O ministro Flávio Dino, do Supremo Tribunal Federal (STF), concedeu uma liminar para suspender os efeitos de um artigo de um projeto de lei que visa cortar benefícios fiscais. Dino argumenta que o dispositivo do projeto apresenta indícios de que pode reabrir espaço para a execução de recursos do considerado “orçamento secreto”. Estima-se que o artigo permitirá o pagamento de aproximadamente R$ 1 bilhão relacionado a esse tipo de verba parlamentar, previamente declarado inconstitucional pelo STF em 2022 devido à sua falta de transparência e controle público.
Contexto do Projeto e a Suspensão Preventiva
O projeto de lei, considerado crucial para a execução do Orçamento de 2026, foi aprovado recentemente pelo Congresso e aguarda sanção presidencial. No entanto, o artigo controverso foi inserido no texto durante sua tramitação na Câmara, sendo posteriormente ratificado pelo Senado como um “jabuti”, termo utilizado para descrever dispositivos que não têm relação com o tema principal de um projeto. A questão levantada pelo ministro Dino refere-se à autorização para a revalidação de restos a pagar não processados, que foram inscritos desde 2019, incluindo valores que já haviam sido cancelados. Essa revalidação permitiria a liquidação de tais valores até o final de 2026.
O relator do caso também destacou que a proposta do artigo permitirá o pagamento de “montantes expressivos” residuais das emendas de relator (RP-9), conhecidas como orçamento secreto. Essa prática já foi repudiada pelo STF em sua decisão de 2022, o que torna a nova manobra jurídica bastante polêmica.
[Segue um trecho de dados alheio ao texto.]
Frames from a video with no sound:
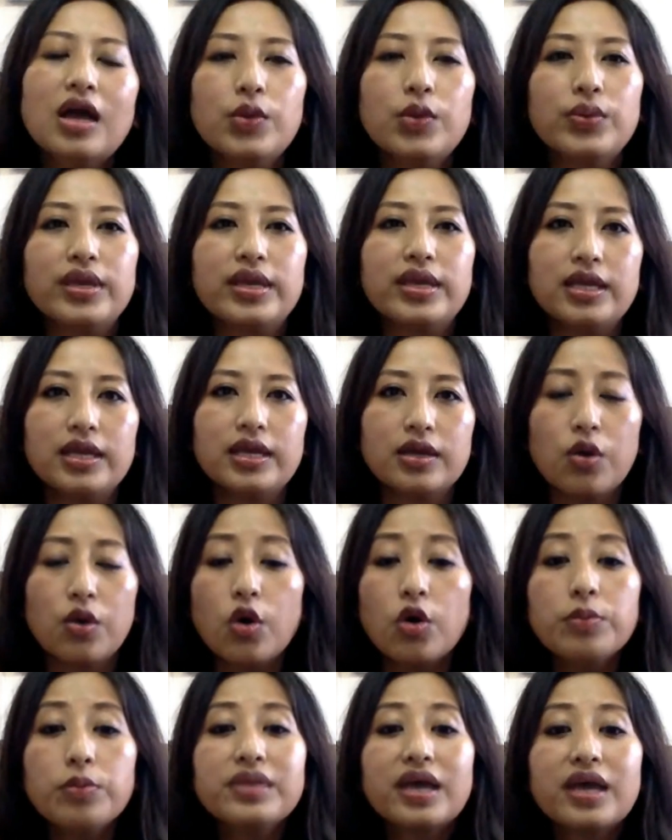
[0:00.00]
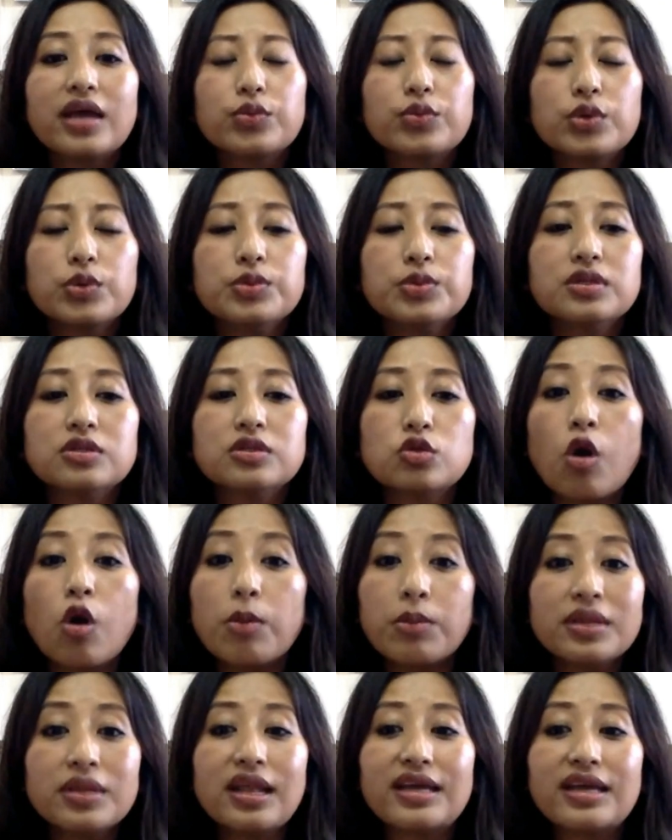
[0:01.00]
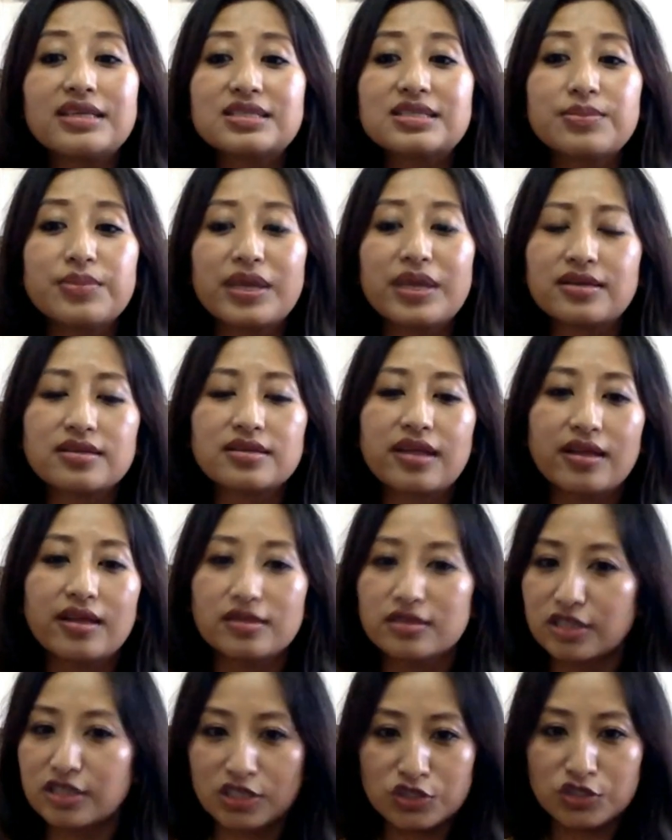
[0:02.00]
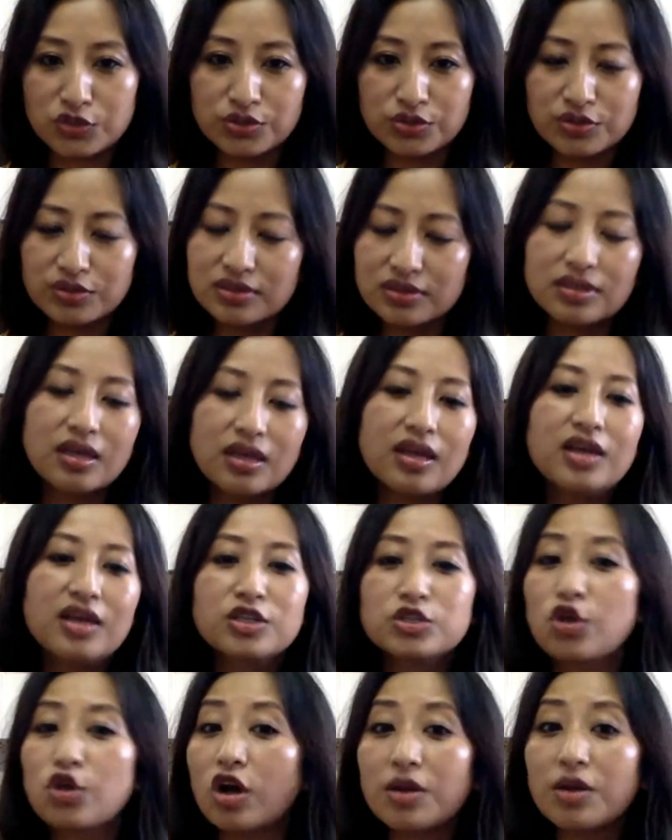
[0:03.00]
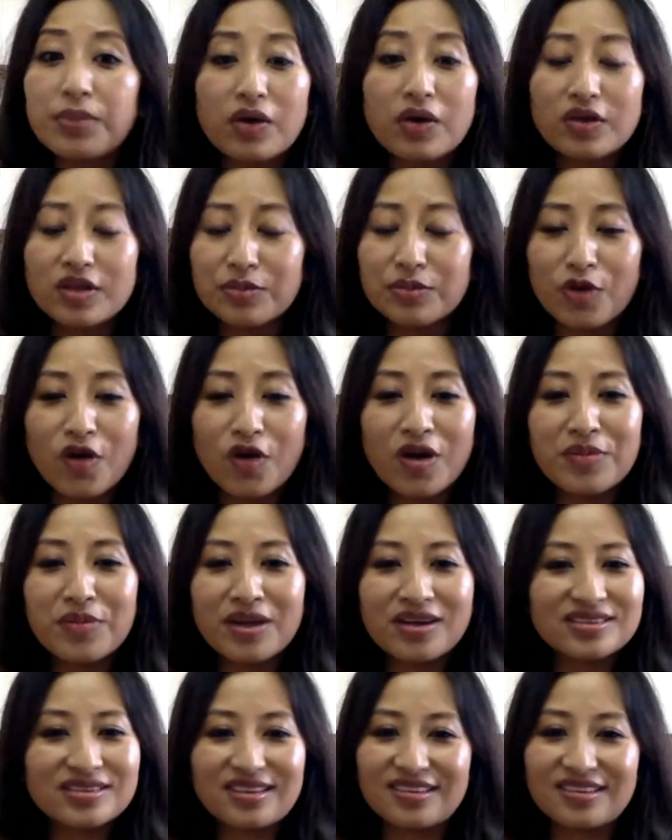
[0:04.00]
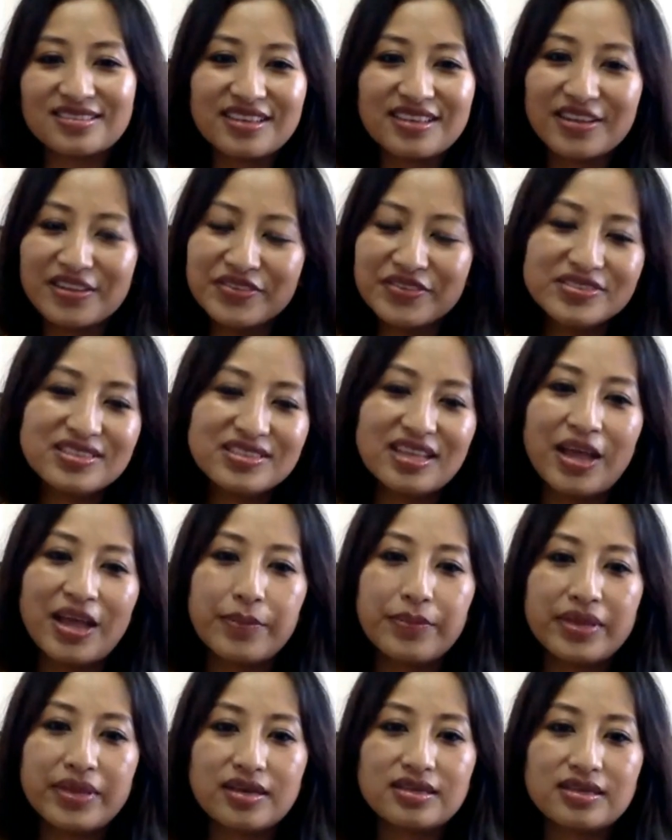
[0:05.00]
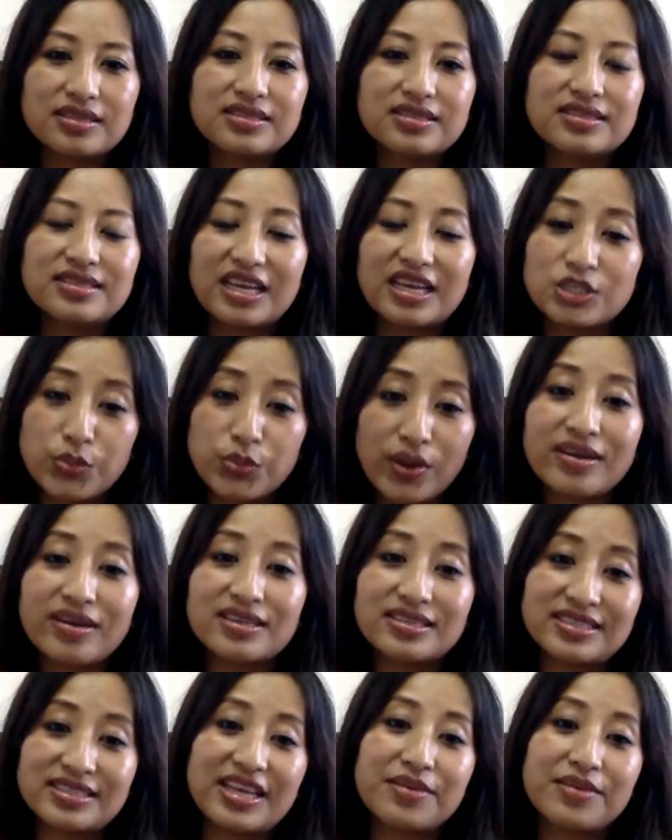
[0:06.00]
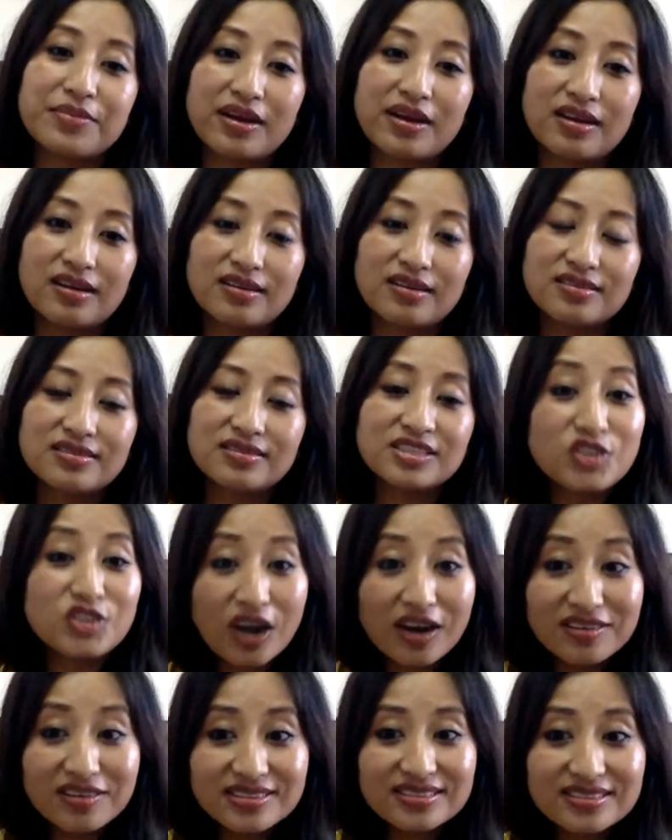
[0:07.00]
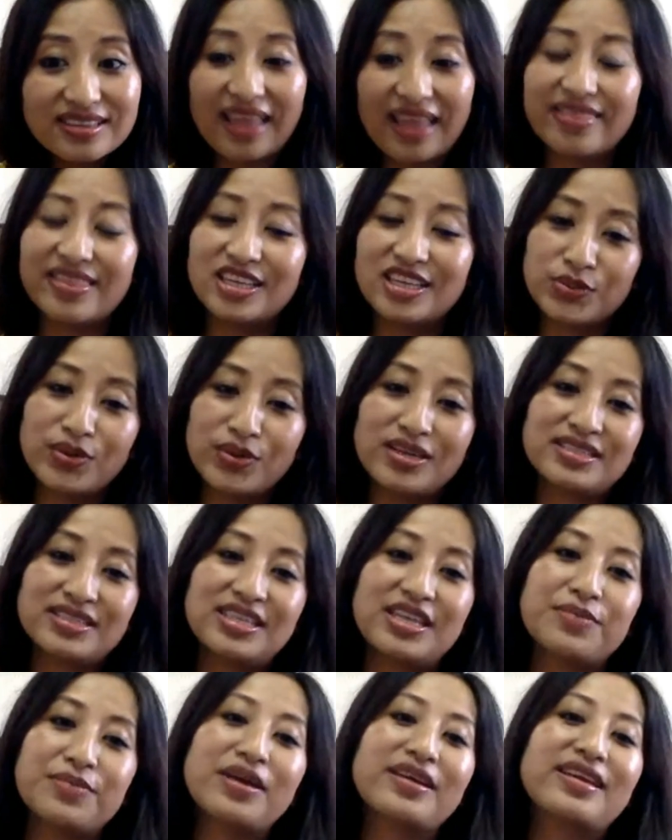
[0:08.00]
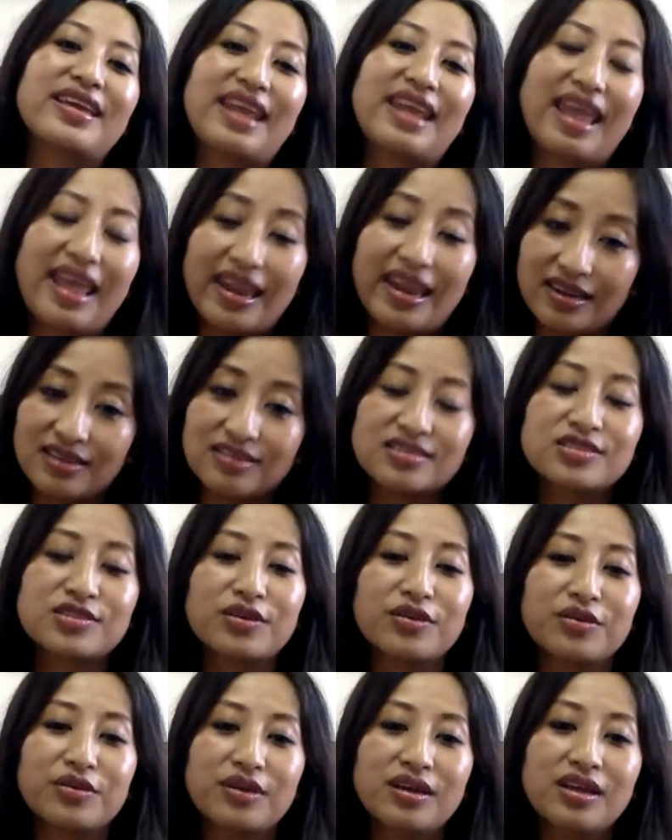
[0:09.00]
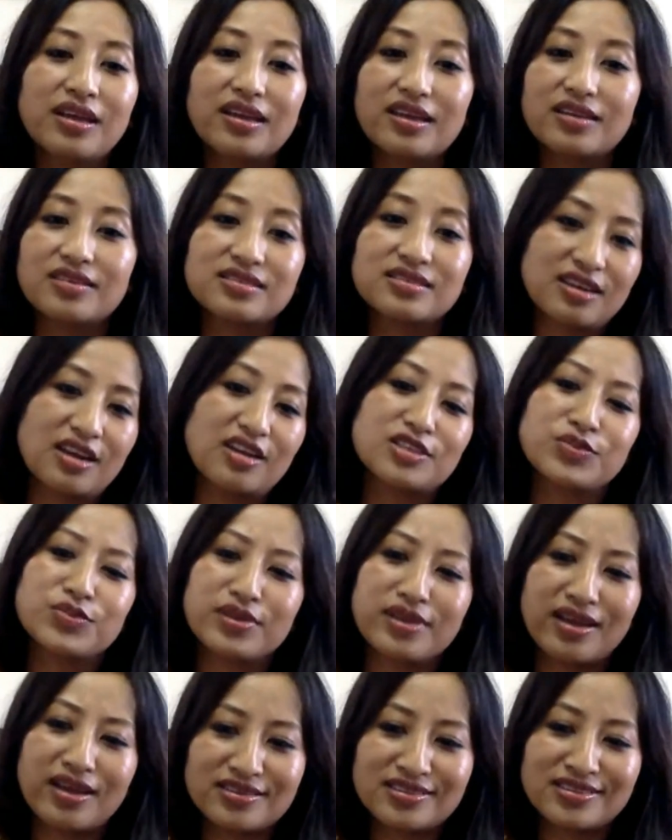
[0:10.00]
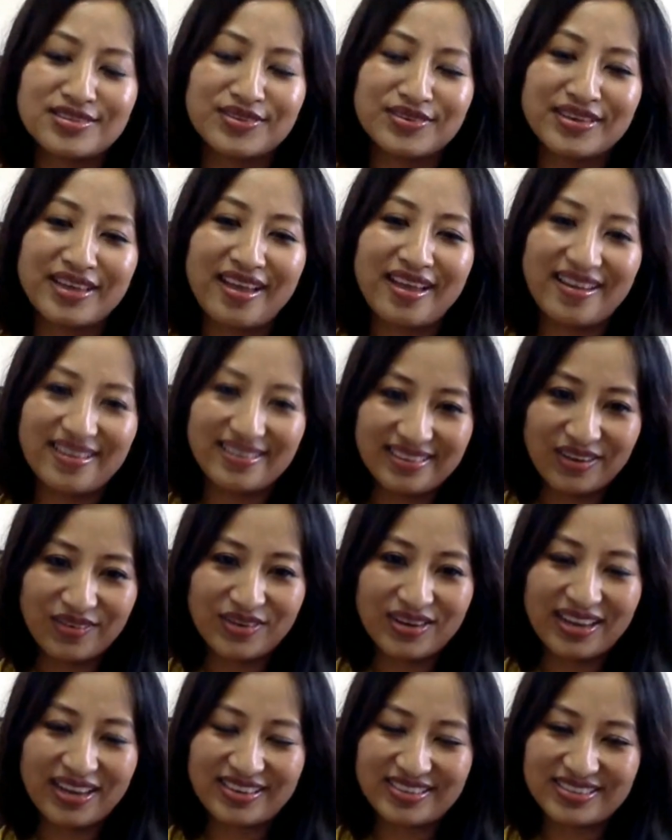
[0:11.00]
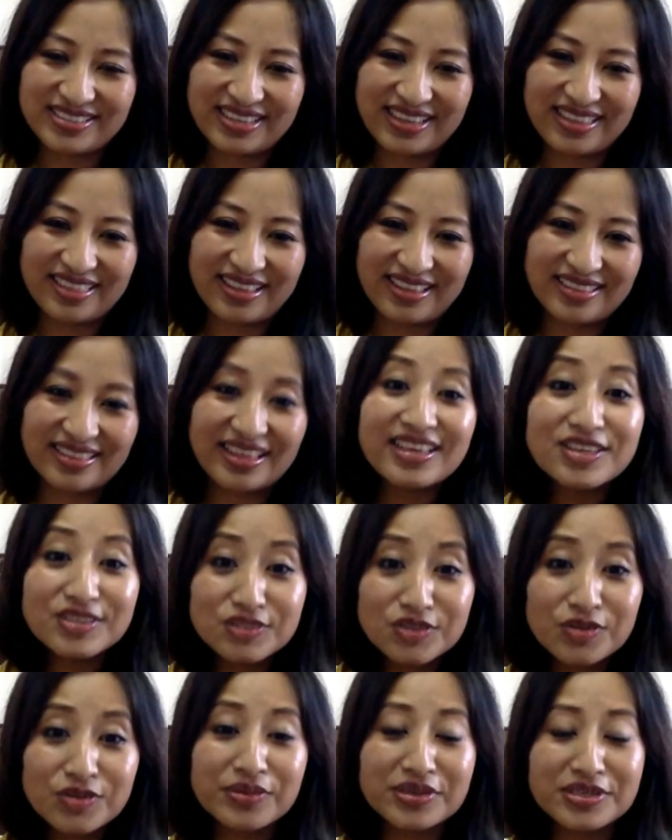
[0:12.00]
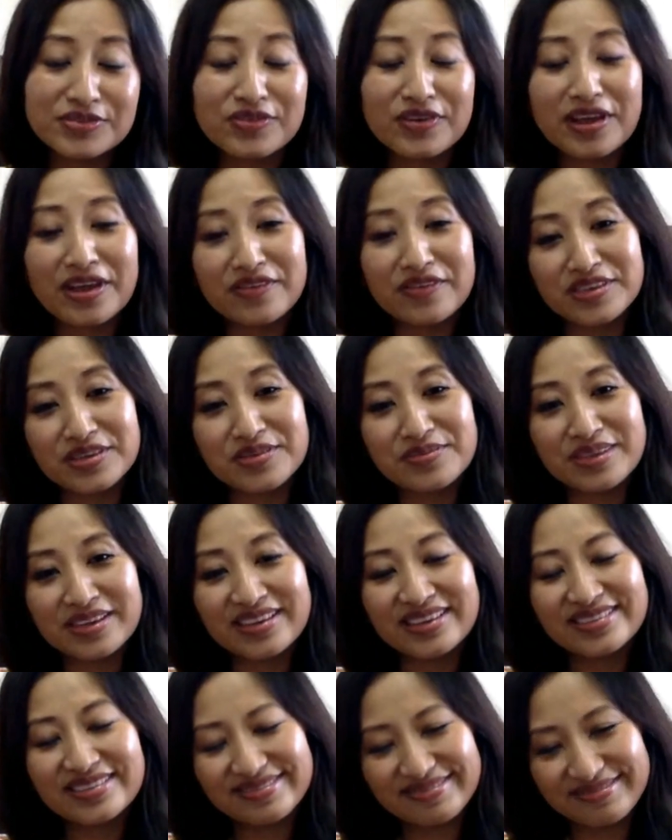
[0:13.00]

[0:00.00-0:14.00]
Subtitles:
We hope that we will normalize mental health issues, talk about it more amongst ourselves, because that's where the stigma starts and that's where the stigma can end. So it starts with us. So yeah, I would like to say that. Thank you so much for having me.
A Decisão Judicial e Seus Reflexos
A decisão do ministro Flávio Dino foi proferida em um mandado de segurança impetrado por quatro parlamentares de esquerda e pela Rede Sustentabilidade, que visavam barrar a possível sanção do presidente da República sobre o texto do projeto. Caso o texto seja sancionado, a liminar de Dino suspende os efeitos do artigo, que agora será submetido ao plenário do STF para deliberação em instância maior.
No julgamento do pedido, Dino enfatizou que a revalidação de restos a pagar cancelados não equivale a simples retorno a uma situação anterior, mas representa, na prática, a criação de uma nova autorização de gastos sem respaldo em uma lei orçamentária vigente. Ele argumentou que todas as tentativas de reativações de recursos devem respeitar os princípios constitucionais que governam as finanças públicas.
Envolvimento dos Três Poderes
Dino ressaltou que a revalidação de restos a pagar cancelados quebra a lógica estabelecida do sistema financeiro do Estado, infringindo o princípio da anualidade orçamentária e comprometendo a segurança jurídica. Para o ministro, tal ação tornaria imprevisível o encerramento das obrigações estatais.
“É importante sublinhar que restos a pagar regularmente cancelados deixam de existir no plano jurídico. A sua revalidação não implica o simples restabelecimento de situação pretérita, mas equivale, na prática, à criação de nova autorização de gasto, desprovida de lastro em lei orçamentária vigente”, afirmou Dino.
Implicações Finais
Ainda segundo o ministro, houve identificação de um possível vício formal de iniciativa, já que o dispositivo relacionado à execução orçamentária e gestão financeira deve ser reservado ao chefe do Poder Executivo. Além disso, Dino relembrou que existe um plano de trabalho no STF visando corrigir distorções do orçamento secreto, que não contempla a “ressuscitação” de restos a pagar, o que, segundo ele, demonstra o descompasso entre o projeto atual e os parâmetros acordados entre os poderes da República.
Com a liminar de Dino, a discussão sobre o orçamento secreto e a transparência dos gastos públicos ganha um novo fôlego, evidenciando a fragilidade das práticas orçamentárias que não respeitam os ditames constitucionais. As próximas etapas jurídicas em torno desse caso serão observadas com atenção, dado o seu potencial impacto sobre a governança fiscal no Brasil.